Reproduce the listing below from the line with "[0:15.92-0:16.82]" to the line with "Transcript, with fillers: this", both lines included, character for character, minus any pictures.
-------- DATASET EXCERPTS
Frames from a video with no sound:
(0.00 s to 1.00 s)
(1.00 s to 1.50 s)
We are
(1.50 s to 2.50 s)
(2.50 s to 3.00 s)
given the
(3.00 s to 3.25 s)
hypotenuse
----------------
-------- DATASET EXCERPTS
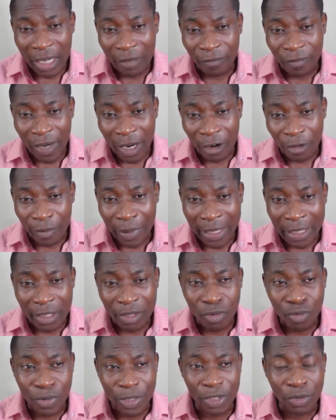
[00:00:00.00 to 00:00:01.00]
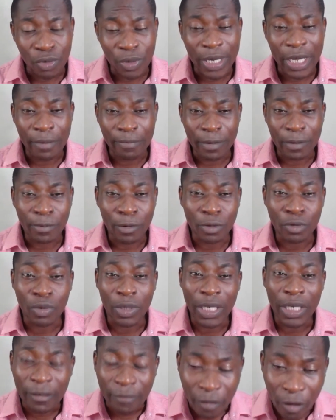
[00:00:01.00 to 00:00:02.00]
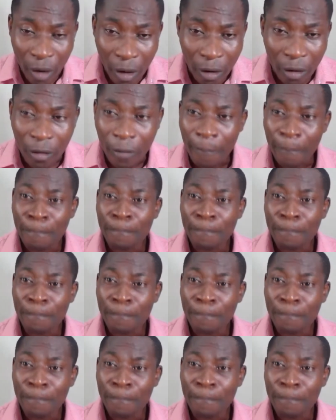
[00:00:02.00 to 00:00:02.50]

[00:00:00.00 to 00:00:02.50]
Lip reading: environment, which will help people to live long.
----------------
-------- DATASET EXCERPTS
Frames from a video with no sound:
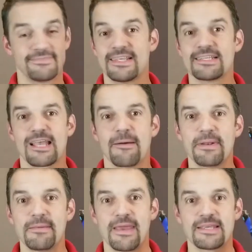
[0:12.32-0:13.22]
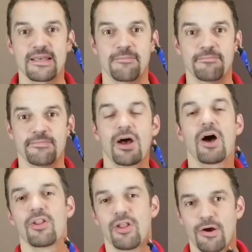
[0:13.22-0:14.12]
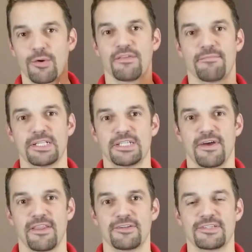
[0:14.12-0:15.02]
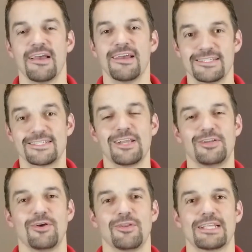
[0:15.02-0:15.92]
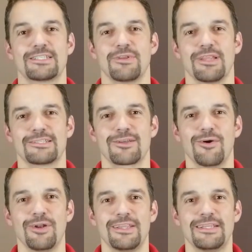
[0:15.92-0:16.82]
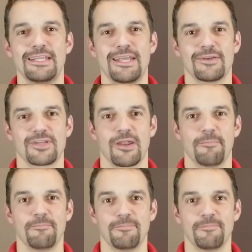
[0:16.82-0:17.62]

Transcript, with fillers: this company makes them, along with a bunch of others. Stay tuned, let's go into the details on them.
----------------
## [WRITTEN ANSWER]
[0:15.92-0:16.82]
[0:16.82-0:17.62]

Transcript, with fillers: this company makes them, along with a bunch of others. Stay tuned, let's go into the details on them.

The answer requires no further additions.